[Extracted data entries]
§ §

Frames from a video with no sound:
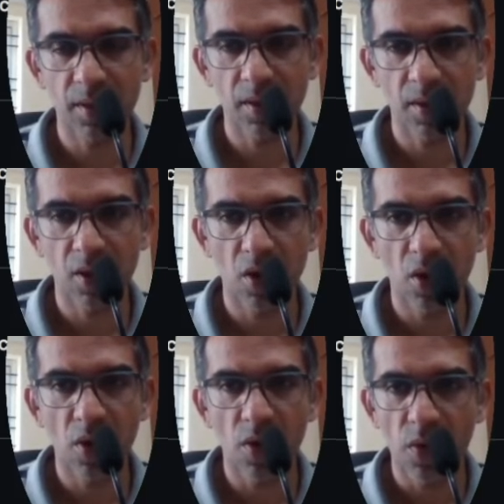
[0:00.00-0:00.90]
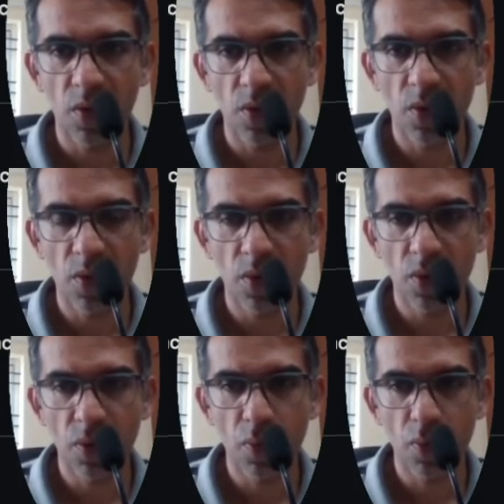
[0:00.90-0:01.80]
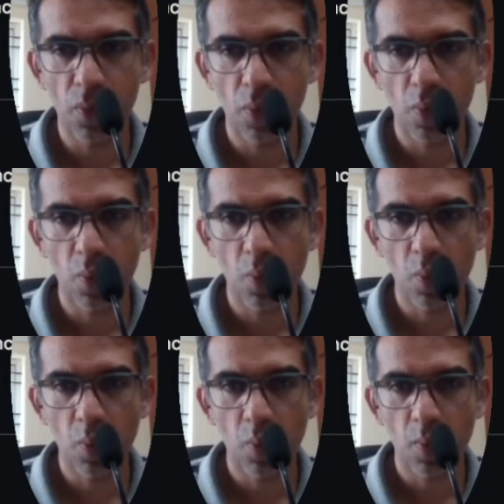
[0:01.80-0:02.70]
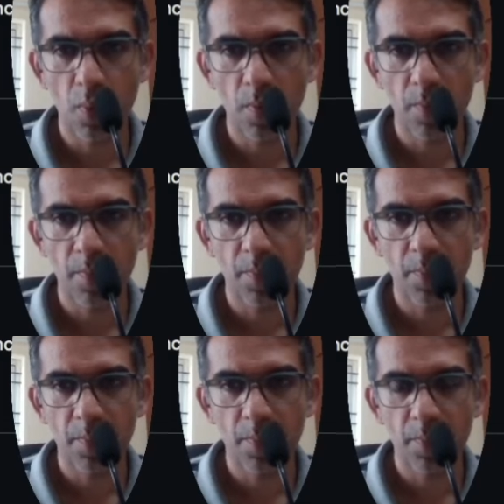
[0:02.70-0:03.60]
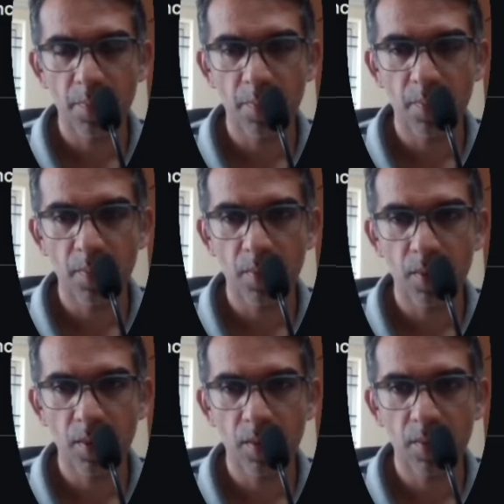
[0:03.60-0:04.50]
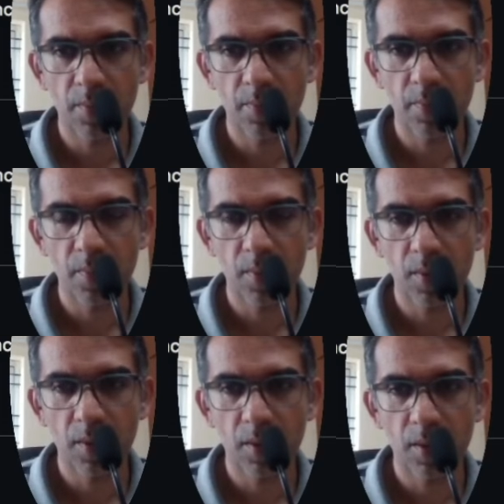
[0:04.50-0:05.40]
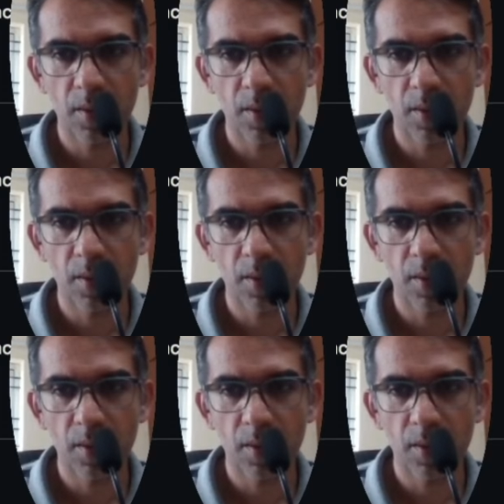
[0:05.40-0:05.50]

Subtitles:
Nobody speaks.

§ §

§ **EXERCISE INSTRUCTIONS**
Every line in the data above needs to be given again exactly, pictures aside.

§ **SOLUTION FOR THIS PROBLEM**
Frames from a video with no sound:
[0:00.00-0:00.90]
[0:00.90-0:01.80]
[0:01.80-0:02.70]
[0:02.70-0:03.60]
[0:03.60-0:04.50]
[0:04.50-0:05.40]
[0:05.40-0:05.50]

Subtitles:
Nobody speaks.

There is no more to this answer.